Start of Given data

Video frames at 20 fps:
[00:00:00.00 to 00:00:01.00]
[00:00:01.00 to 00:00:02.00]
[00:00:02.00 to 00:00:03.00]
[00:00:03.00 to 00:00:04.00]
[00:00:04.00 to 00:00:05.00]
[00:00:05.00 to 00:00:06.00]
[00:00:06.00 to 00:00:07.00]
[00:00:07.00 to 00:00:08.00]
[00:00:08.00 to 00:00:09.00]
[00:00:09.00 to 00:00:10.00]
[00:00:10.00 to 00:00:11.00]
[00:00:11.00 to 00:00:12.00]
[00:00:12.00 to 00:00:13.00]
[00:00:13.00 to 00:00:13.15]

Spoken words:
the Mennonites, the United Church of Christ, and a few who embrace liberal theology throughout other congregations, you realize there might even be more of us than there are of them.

End of Given data

Exercise prompt - Starting at the first line of the data above, retype each line exactly until you reach the line containing "[00:00:07.00 to 00:00:08.00]", and include that line too.

Answer -
Video frames at 20 fps:
[00:00:00.00 to 00:00:01.00]
[00:00:01.00 to 00:00:02.00]
[00:00:02.00 to 00:00:03.00]
[00:00:03.00 to 00:00:04.00]
[00:00:04.00 to 00:00:05.00]
[00:00:05.00 to 00:00:06.00]
[00:00:06.00 to 00:00:07.00]
[00:00:07.00 to 00:00:08.00]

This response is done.